<<<<

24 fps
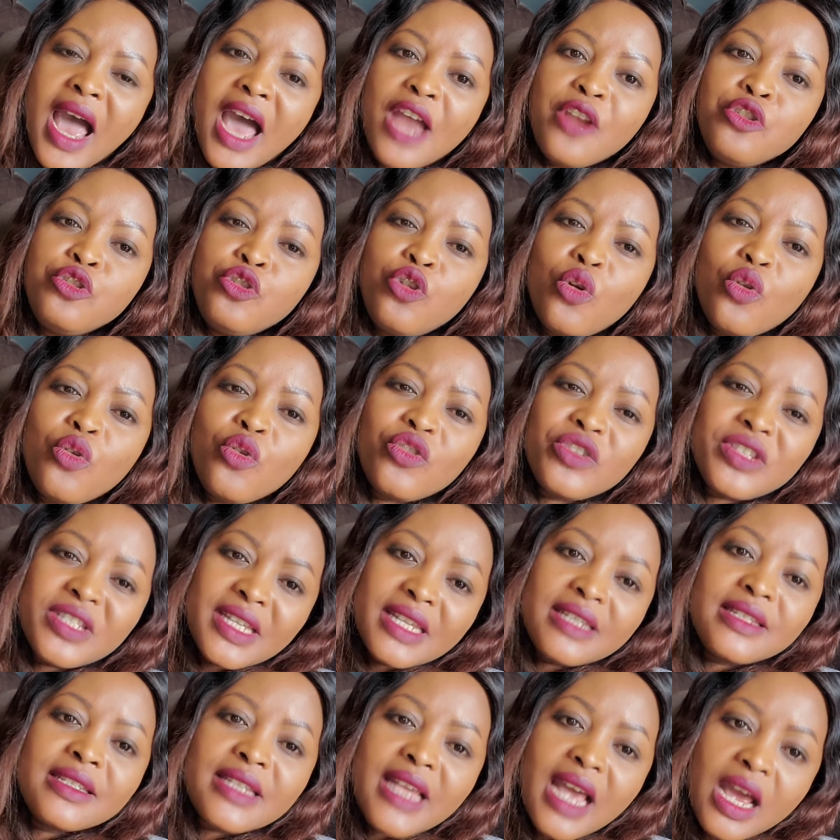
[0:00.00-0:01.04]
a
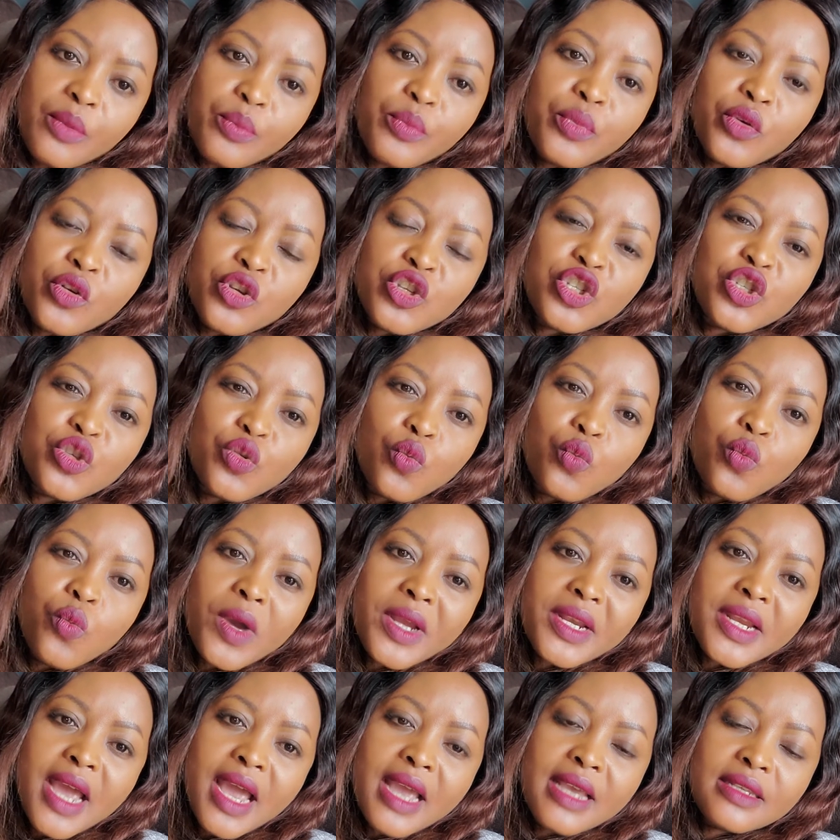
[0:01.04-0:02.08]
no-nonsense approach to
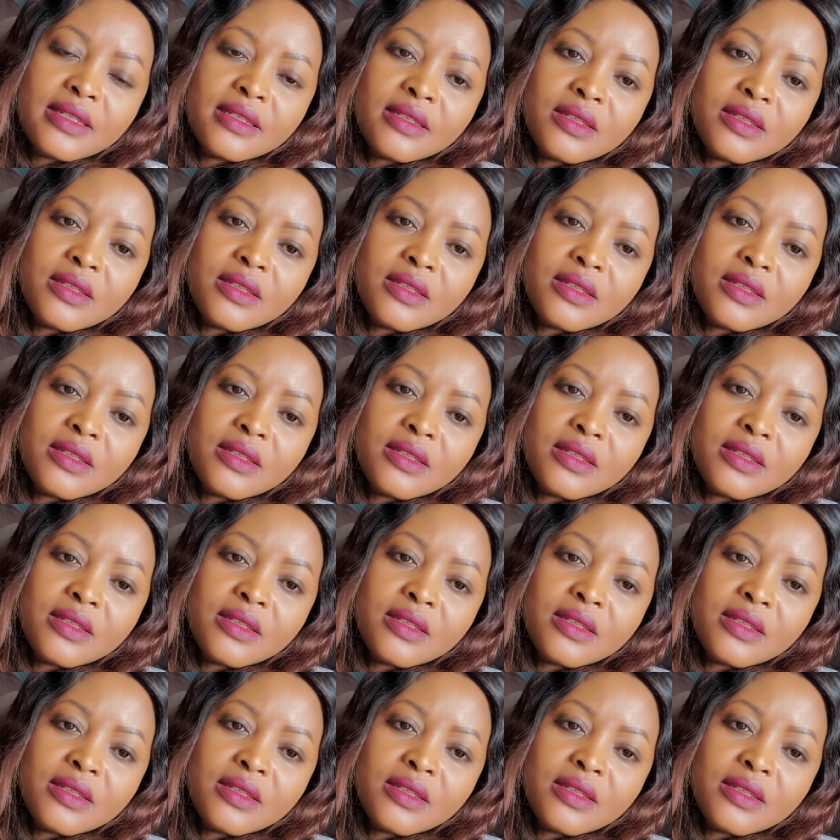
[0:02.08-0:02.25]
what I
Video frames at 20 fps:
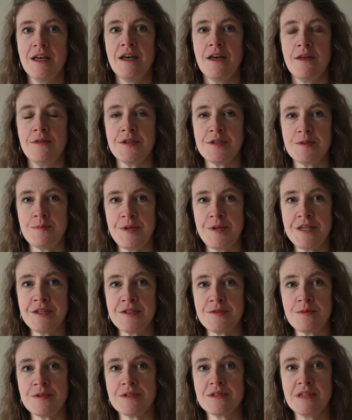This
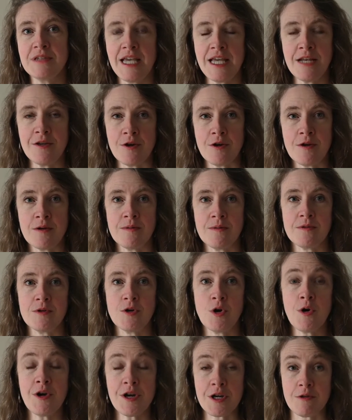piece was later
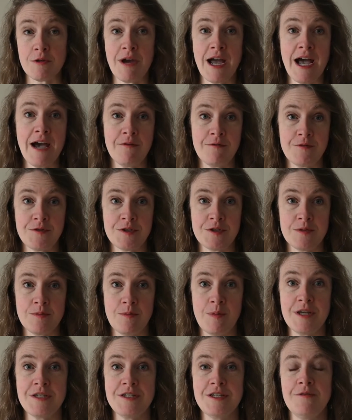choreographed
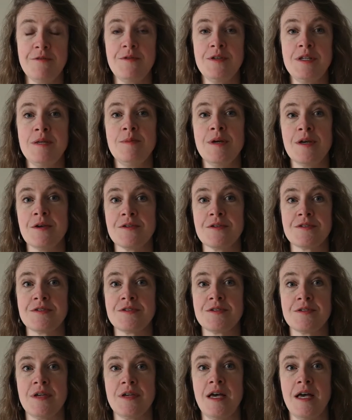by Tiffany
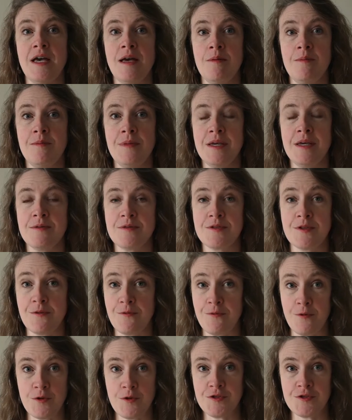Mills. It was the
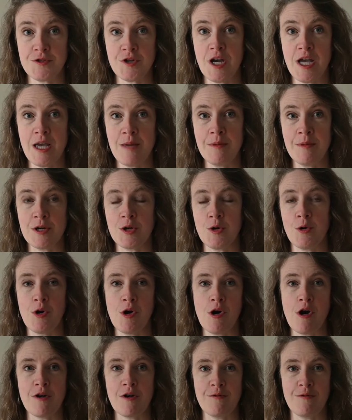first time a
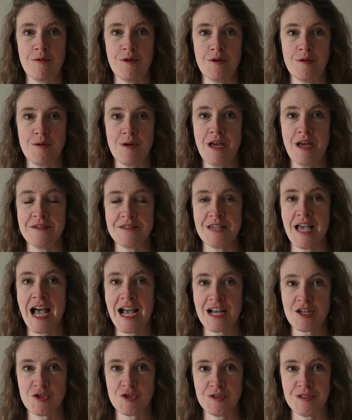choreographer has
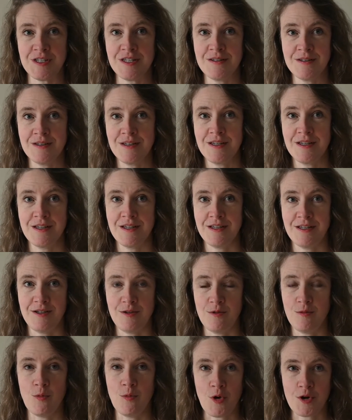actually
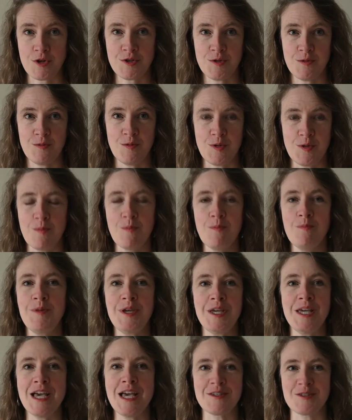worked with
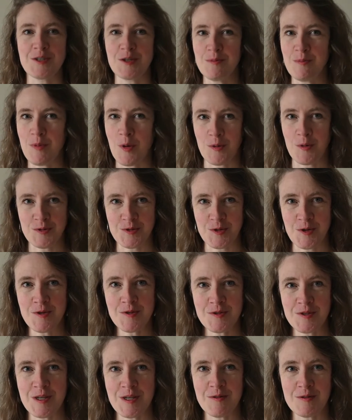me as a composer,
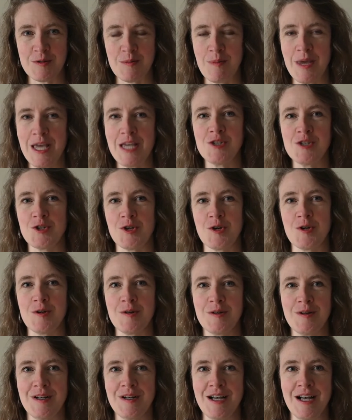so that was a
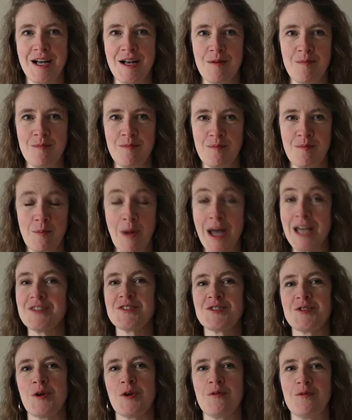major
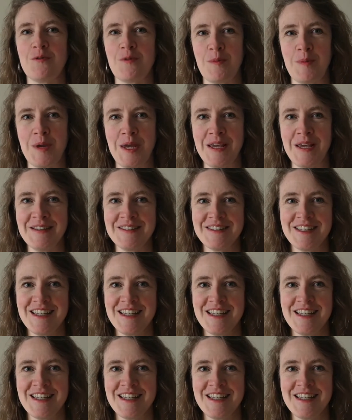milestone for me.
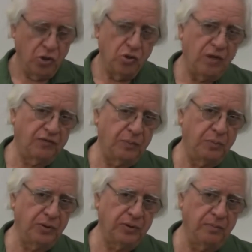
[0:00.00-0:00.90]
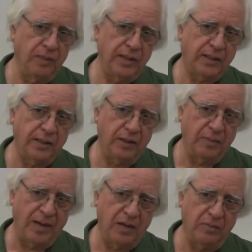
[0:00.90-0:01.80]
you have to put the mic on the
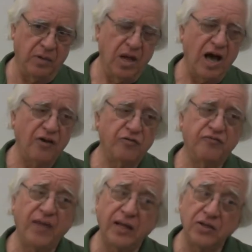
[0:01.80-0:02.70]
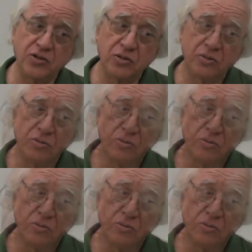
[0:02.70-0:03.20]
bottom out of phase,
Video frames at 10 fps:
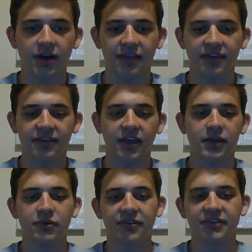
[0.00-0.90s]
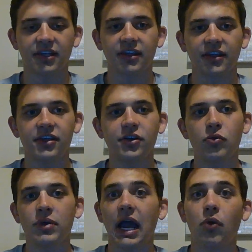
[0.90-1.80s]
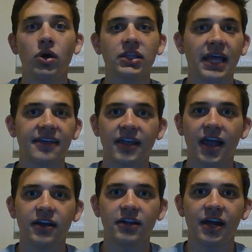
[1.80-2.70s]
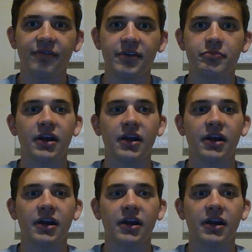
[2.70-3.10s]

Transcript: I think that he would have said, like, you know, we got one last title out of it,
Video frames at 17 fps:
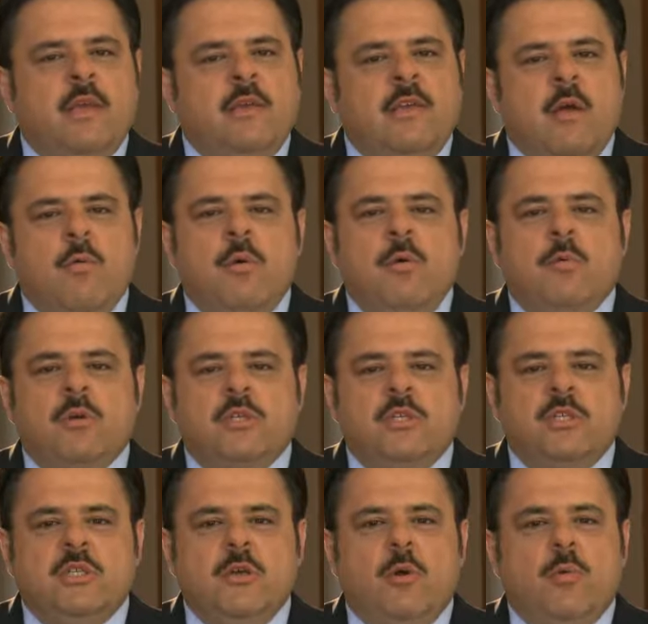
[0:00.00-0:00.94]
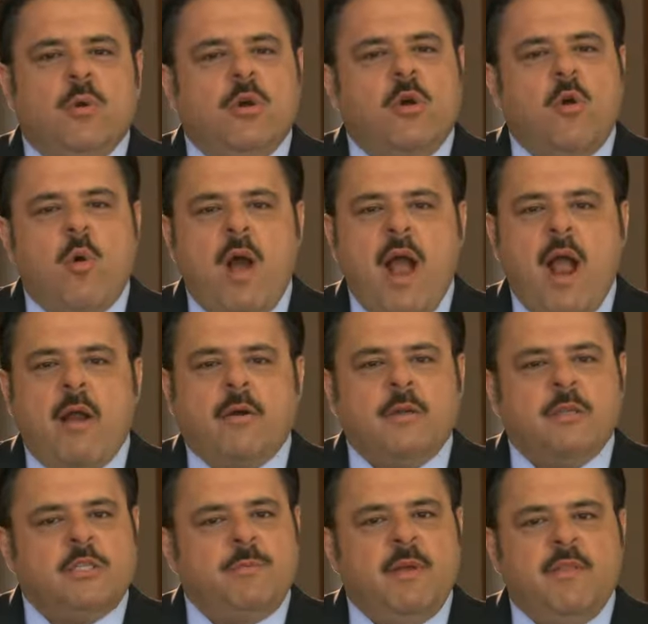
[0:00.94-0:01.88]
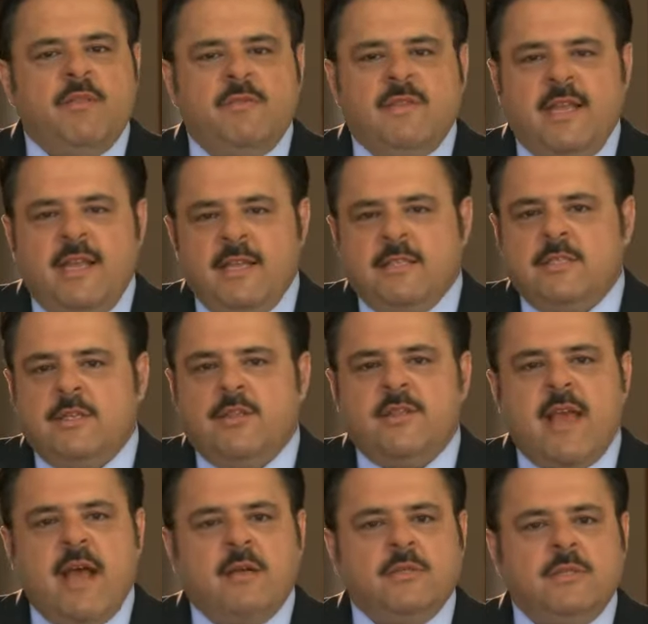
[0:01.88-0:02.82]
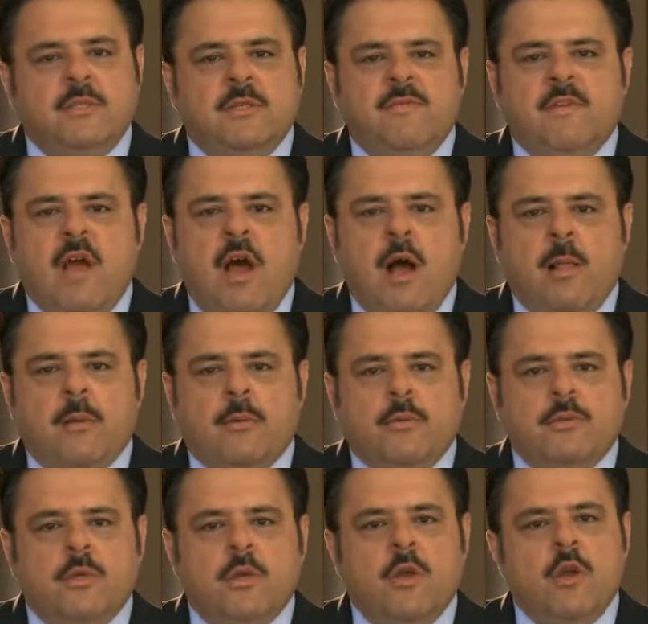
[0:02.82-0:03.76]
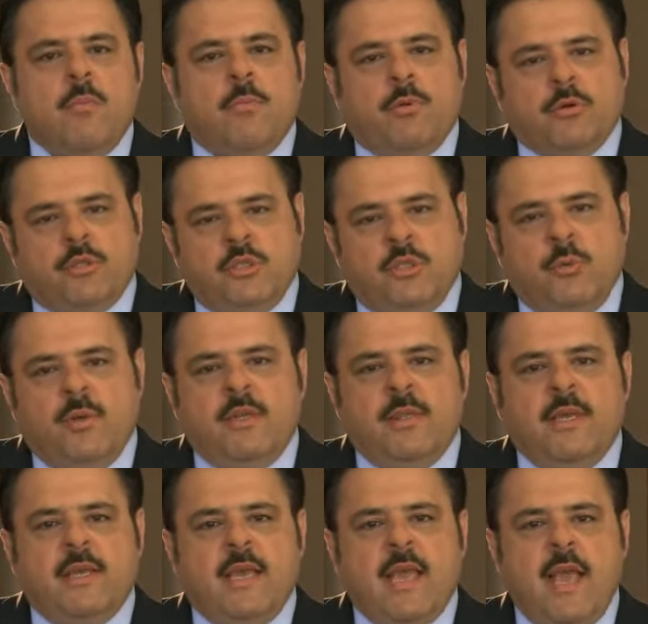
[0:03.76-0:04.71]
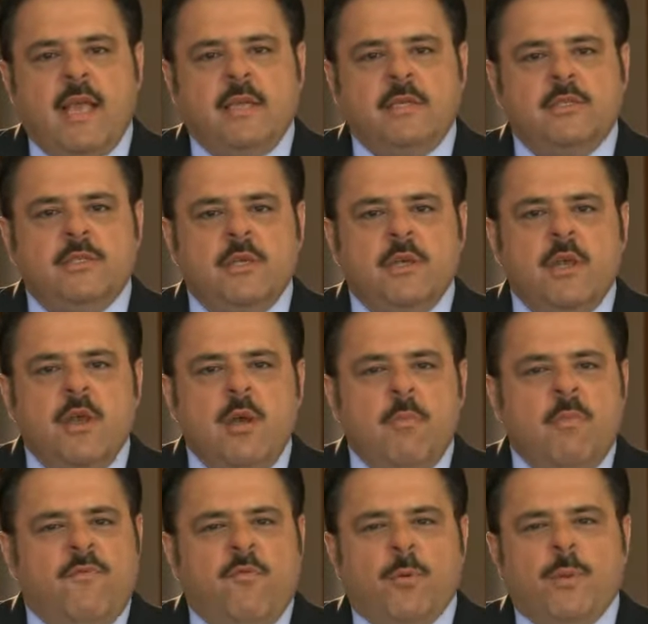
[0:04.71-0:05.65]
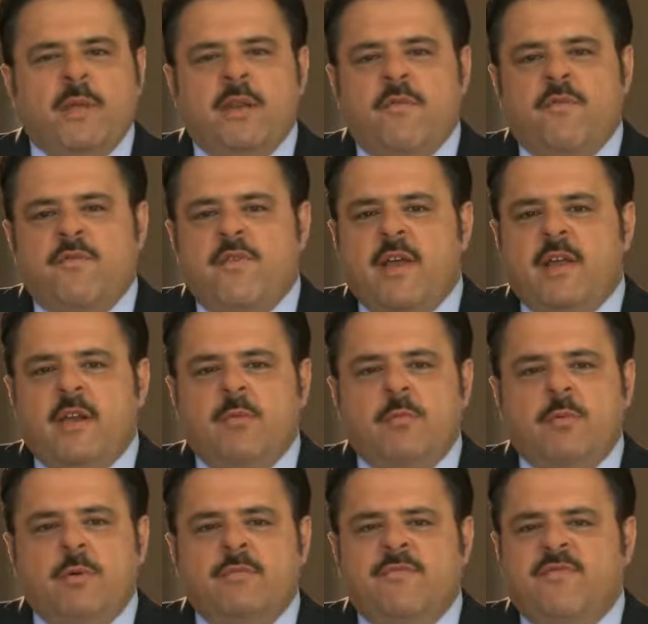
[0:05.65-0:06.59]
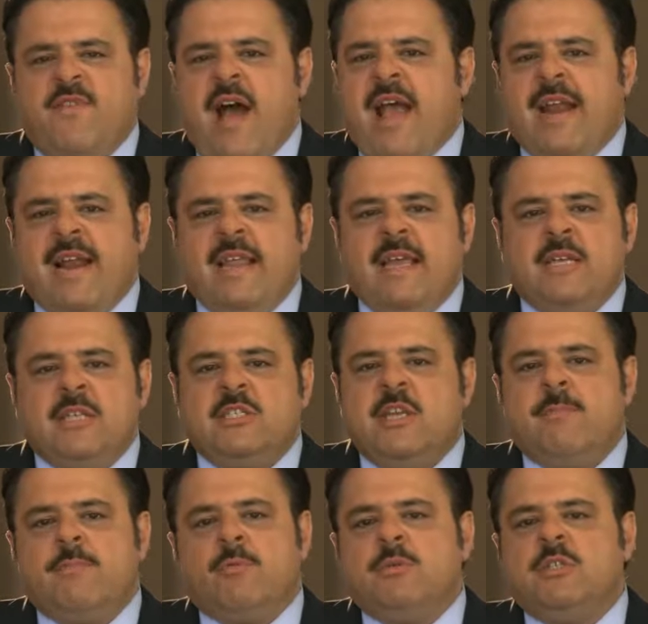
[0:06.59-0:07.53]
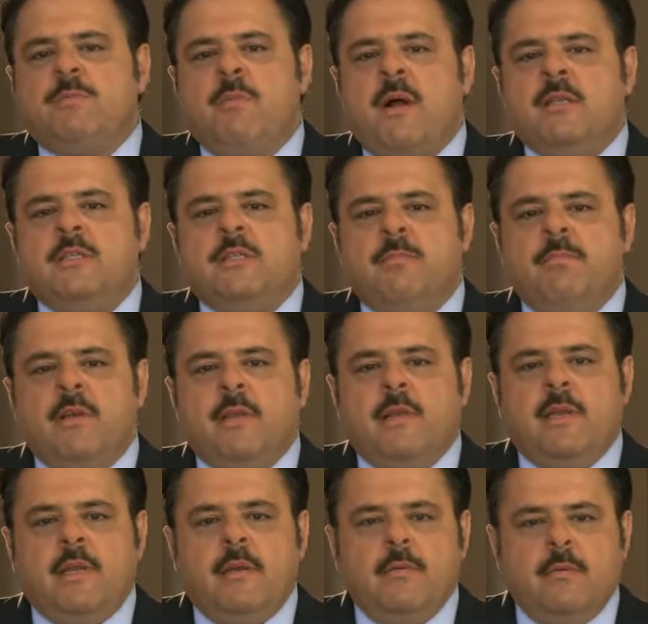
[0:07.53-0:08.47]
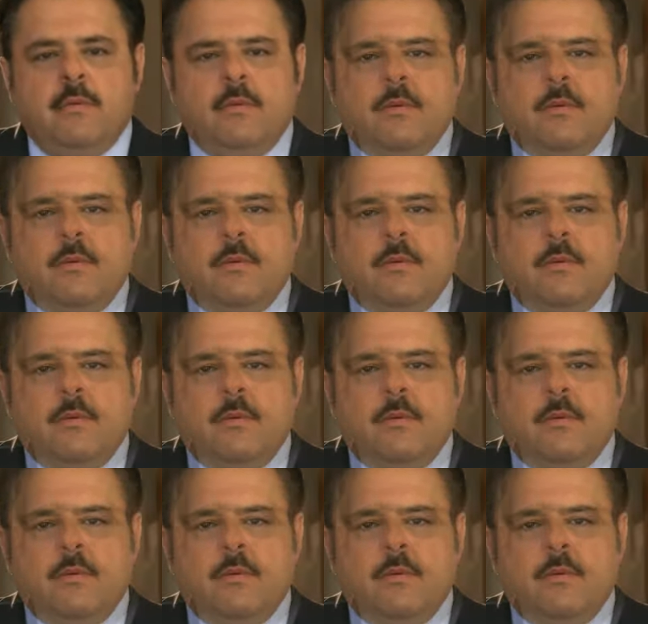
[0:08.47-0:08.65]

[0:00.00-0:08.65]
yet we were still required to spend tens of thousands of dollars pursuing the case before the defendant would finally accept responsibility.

>>>>

### Task instructions
Output the line that contains "[0:02.70-0:03.20]" and every line after it to the end of the records, word for word, leaving out the pictures.

### Task response
[0:02.70-0:03.20]
bottom out of phase,
Video frames at 10 fps:
[0.00-0.90s]
[0.90-1.80s]
[1.80-2.70s]
[2.70-3.10s]

Transcript: I think that he would have said, like, you know, we got one last title out of it,
Video frames at 17 fps:
[0:00.00-0:00.94]
[0:00.94-0:01.88]
[0:01.88-0:02.82]
[0:02.82-0:03.76]
[0:03.76-0:04.71]
[0:04.71-0:05.65]
[0:05.65-0:06.59]
[0:06.59-0:07.53]
[0:07.53-0:08.47]
[0:08.47-0:08.65]

[0:00.00-0:08.65]
yet we were still required to spend tens of thousands of dollars pursuing the case before the defendant would finally accept responsibility.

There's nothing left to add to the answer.